The public transport system is important in Singapore because it can help to narrow the wide social divide. A good public transport that provide a high quality of service for everyone at a fare that even the office cleaner can afford can deliver widespread improvement in quality of life. Packing people in a train carriage like cattle because they are too poor to drive in a country where cars are the most expensive in the world simply worsens the inequality we already have in our society. When they invested and lost billions in Shin Corp, Citibank, Merill Lynch, ABC Learning etc we were told that it is part of the risk ...these are honest mistakes and so on.

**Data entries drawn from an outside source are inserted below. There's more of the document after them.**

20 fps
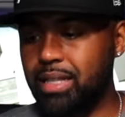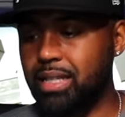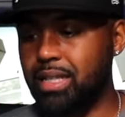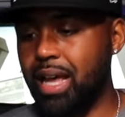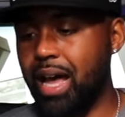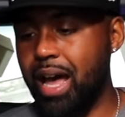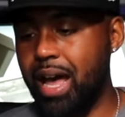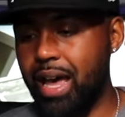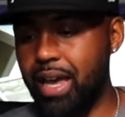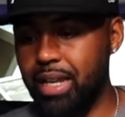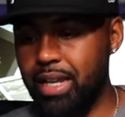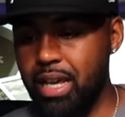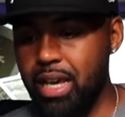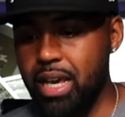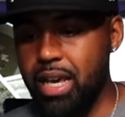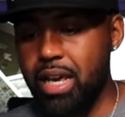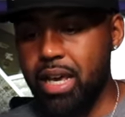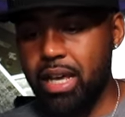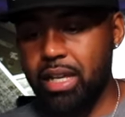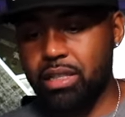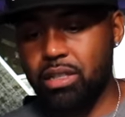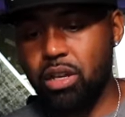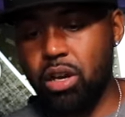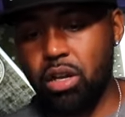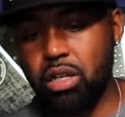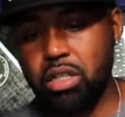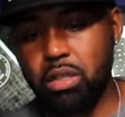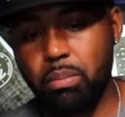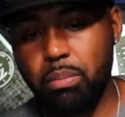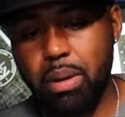side, it
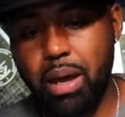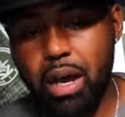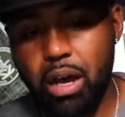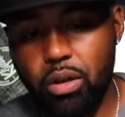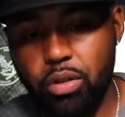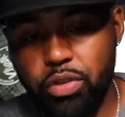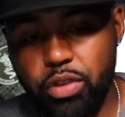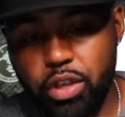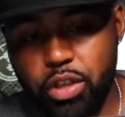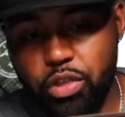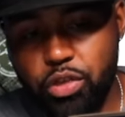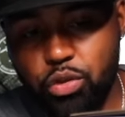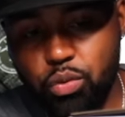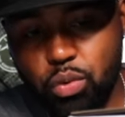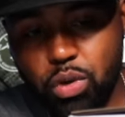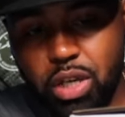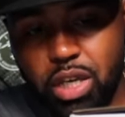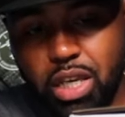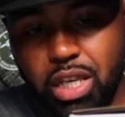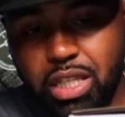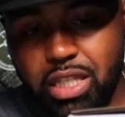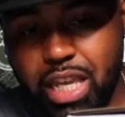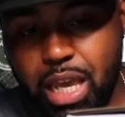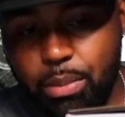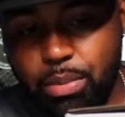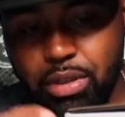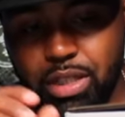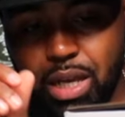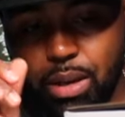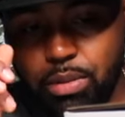talks about the three
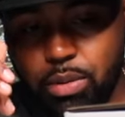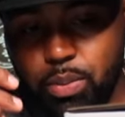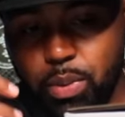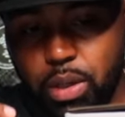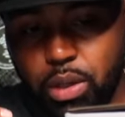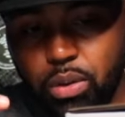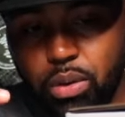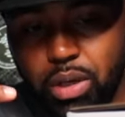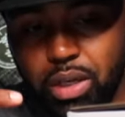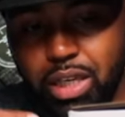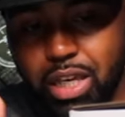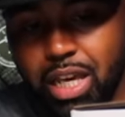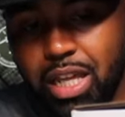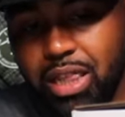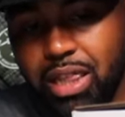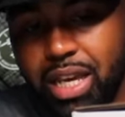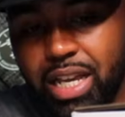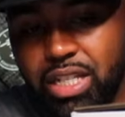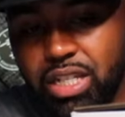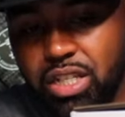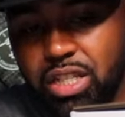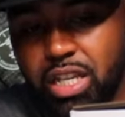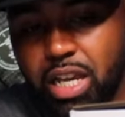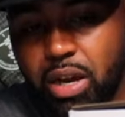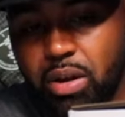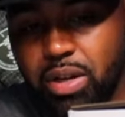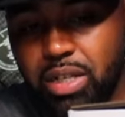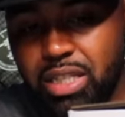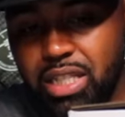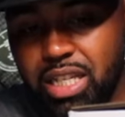tabletop speaker. Again,
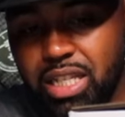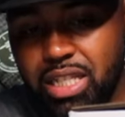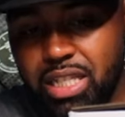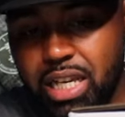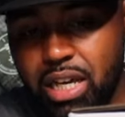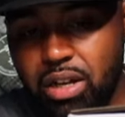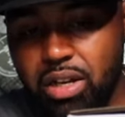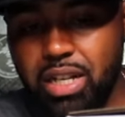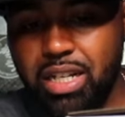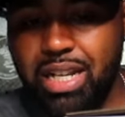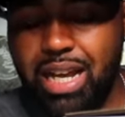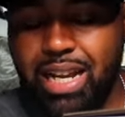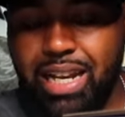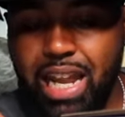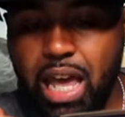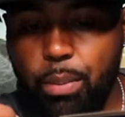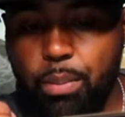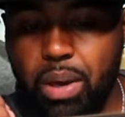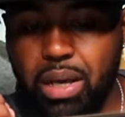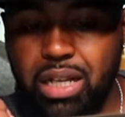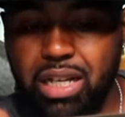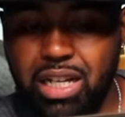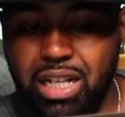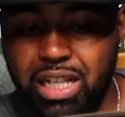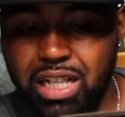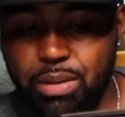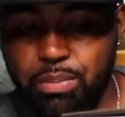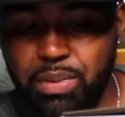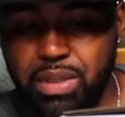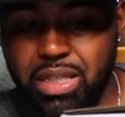legendary, detailed, and dynamic
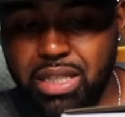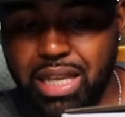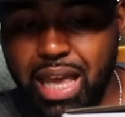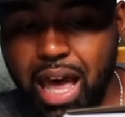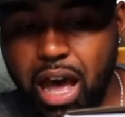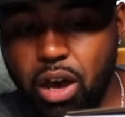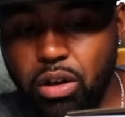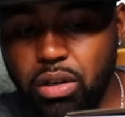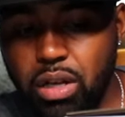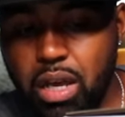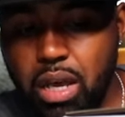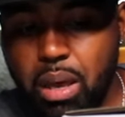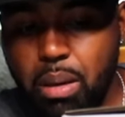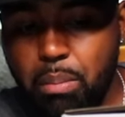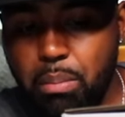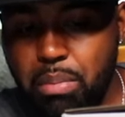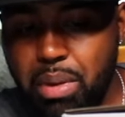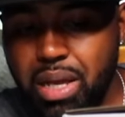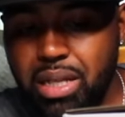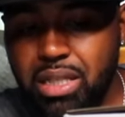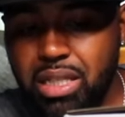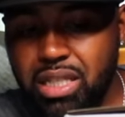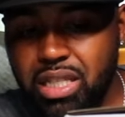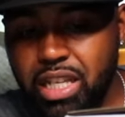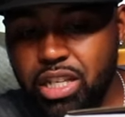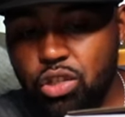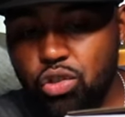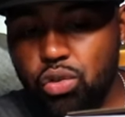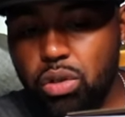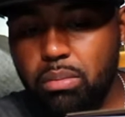Klipsch sound,
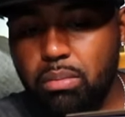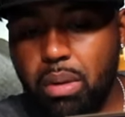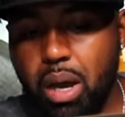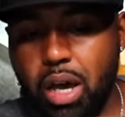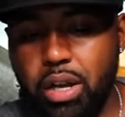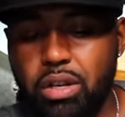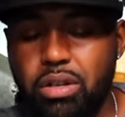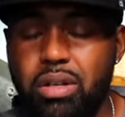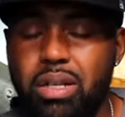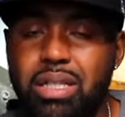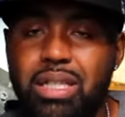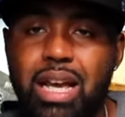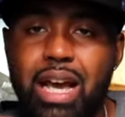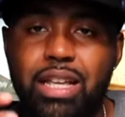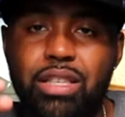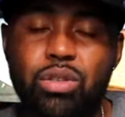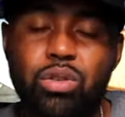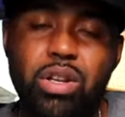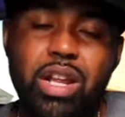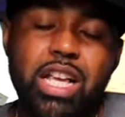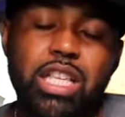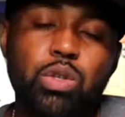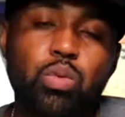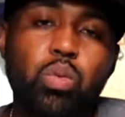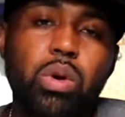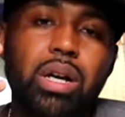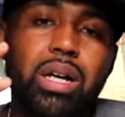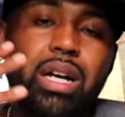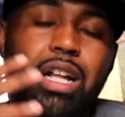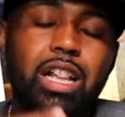mid-century modern design. So that's
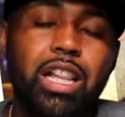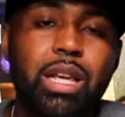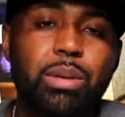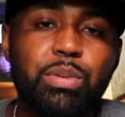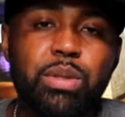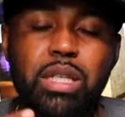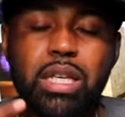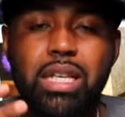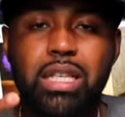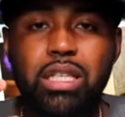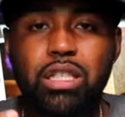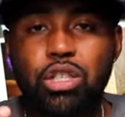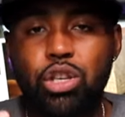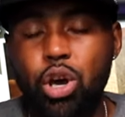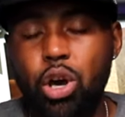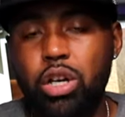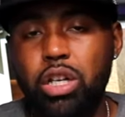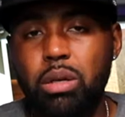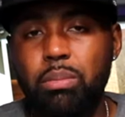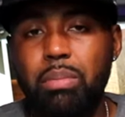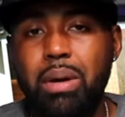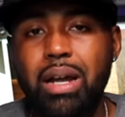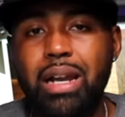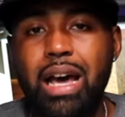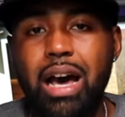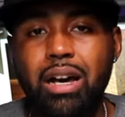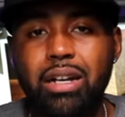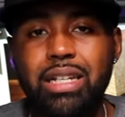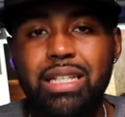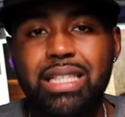what Klipsch is talking about,
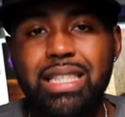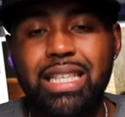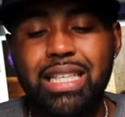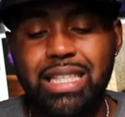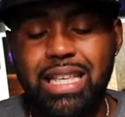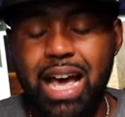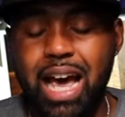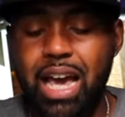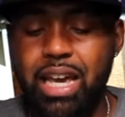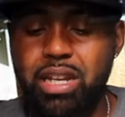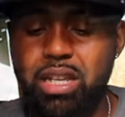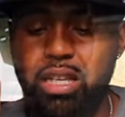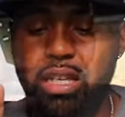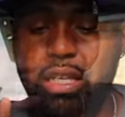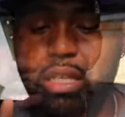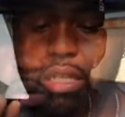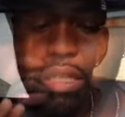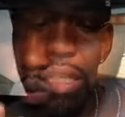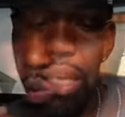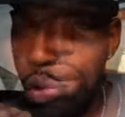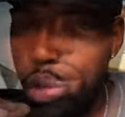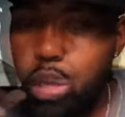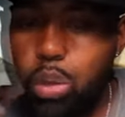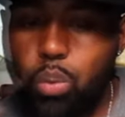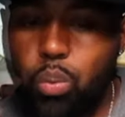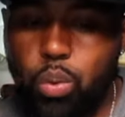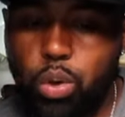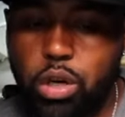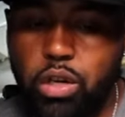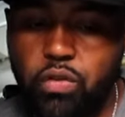how this design is. Real
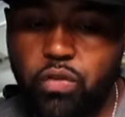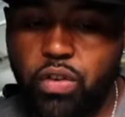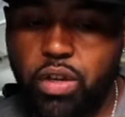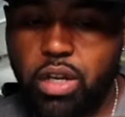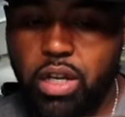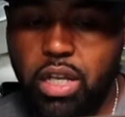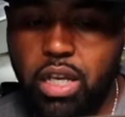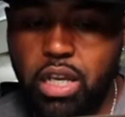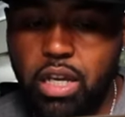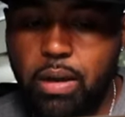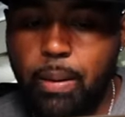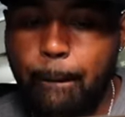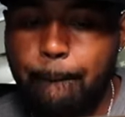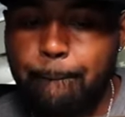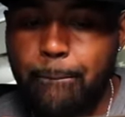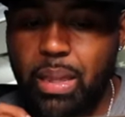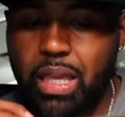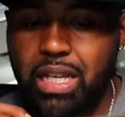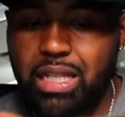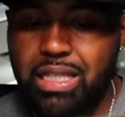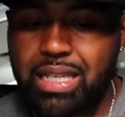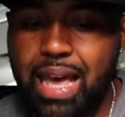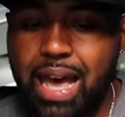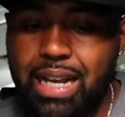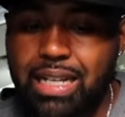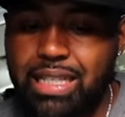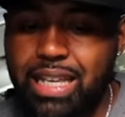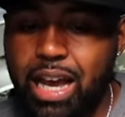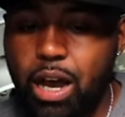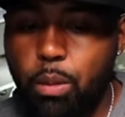wood veneer and
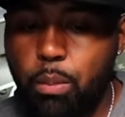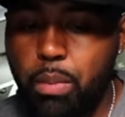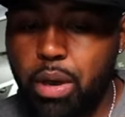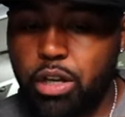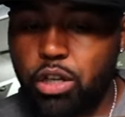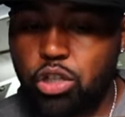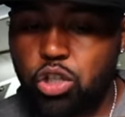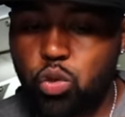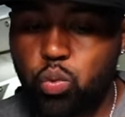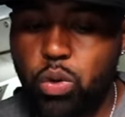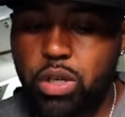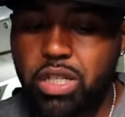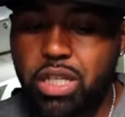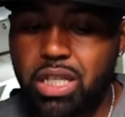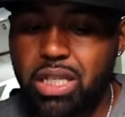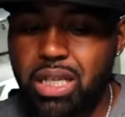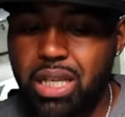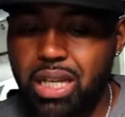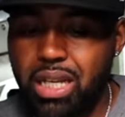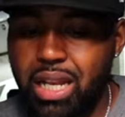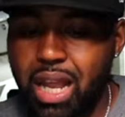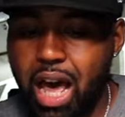tactile metal switches and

Investing in public transport carries no risk because the gains in terms of elevated living standards for Singaporeans are guaranteed....even if there are operating losses (due to subsidies for students, handicap, and the poor etc), ordinary Singaporeans are the ones who gain from it. Where did our losses in Shin Corp , Merrill Lynch and ABC Learning go?....The pockets of people like Thaksin, John Thain and other posterboys of greed and dishonesty...but it is really too much to expect the PAP govt to do something major for Singaporeans in the area of public transport.